Further, it is difficult to inject gases into the reservoir, as it requires large high pressure compressors and prime movers at or near the wellbores. It is costly to construct the required compressor injection facilities at each EOR site, and it is even more cost limiting when the EOR site is offshore because the compressors and prime movers would have to be located on the offshore platforms where space is expensive and limited. This present disclosure provides for a solution where these same gases are liquefied as cryogenic liquids prior to injection to the wells, which allows them to be contained in significantly smaller spaces than their gas counterparts because the same volume of the fluid in liquid form contain several orders of magnitude more molecules than when the fluid is in gas form. For example, cryogenic liquefied methane and LNG contains 600 times more methane than an equivalent volume of methane gas. Consequently, a more cost effective method is needed to get large volumes of these cryogenic flood fluids delivered to the EOR sites to be injected into the subterranean oil reservoirs as flood fluids.
Further, currently, the oil and gas industry has many known reservoirs of natural gas that are stranded because the reservoirs are geographically located far from a commercial markets. As such, to commercialize the natural gas, large facilities are built at these stranded geographical areas to liquefied the natural gas produced at these sites. The LNG is transferred to large cryogenic tankers to commercialize the LNG and bring it to a market. The commercial activities, e.g., sales, of the produced cryogenic fluid, LNG, is limited in the world today because the markets for such LNG requires costly cryogenic facilities to receive and or re-gasify the cryogenic liquids at the destination market. These receiving stations at the destination market, or regasification stations, are expensive and require LNG carrying ships to come into ports and near populated areas to discharge their cryogenic cargo. The regasification facilities are often perceived as a potential health hazard; hence, public support for such facilities is difficult to obtain. What is needed are EOR facilities sufficiently far from population centers with facilities and wells equipped to accept the cryogenic fluid cargos as a flood fluid and to serendipitously commercialize the cryogenic flood fluid from production wells once it has served its purpose as a reservoir displacement or flood fluid and is naturally geothermally heated, re-gasified and/or separated from the recovered hydrocarbon produced to surface after the LNG is injected into the subterranean environment and used as the flood fluid.
The present invention provides a method for injecting large volumes of cryogenic liquids into subterranean reservoirs as very cold fluids, which are subsequently extracted from the reservoir with hydrocarbon fluids as a means of enhanced hydrocarbon recovery.
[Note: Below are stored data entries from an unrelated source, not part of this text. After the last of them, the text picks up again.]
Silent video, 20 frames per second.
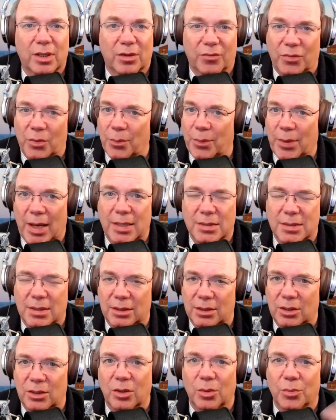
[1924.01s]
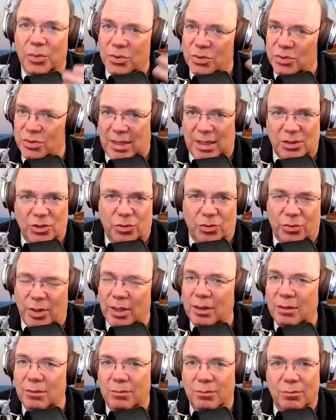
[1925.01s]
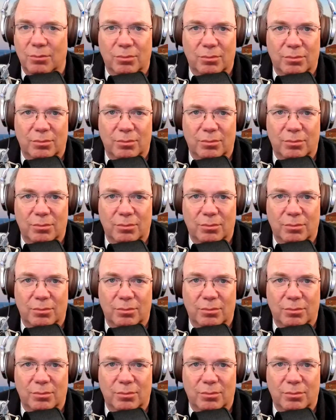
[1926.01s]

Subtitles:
And if you pass on the numbers, that's great.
As the geothermal energy warms the cryogenic flood fluid the fluid expands causing an increase in pressure in the reservoir. Additionally, the present invention provides a method for creating large conductivity paths for the cold fluids to enter into the reservoir matrix. Furthermore, this invention teaches methods to inject the cold fluid into wells by means of expanding tubular slip joints in the well. In addition, the present invention discloses methods of utilizing the existing equipment to commercialize LNG from stranded locations without having to build additional structures to re-gasify the delivered LNG in natural gas form.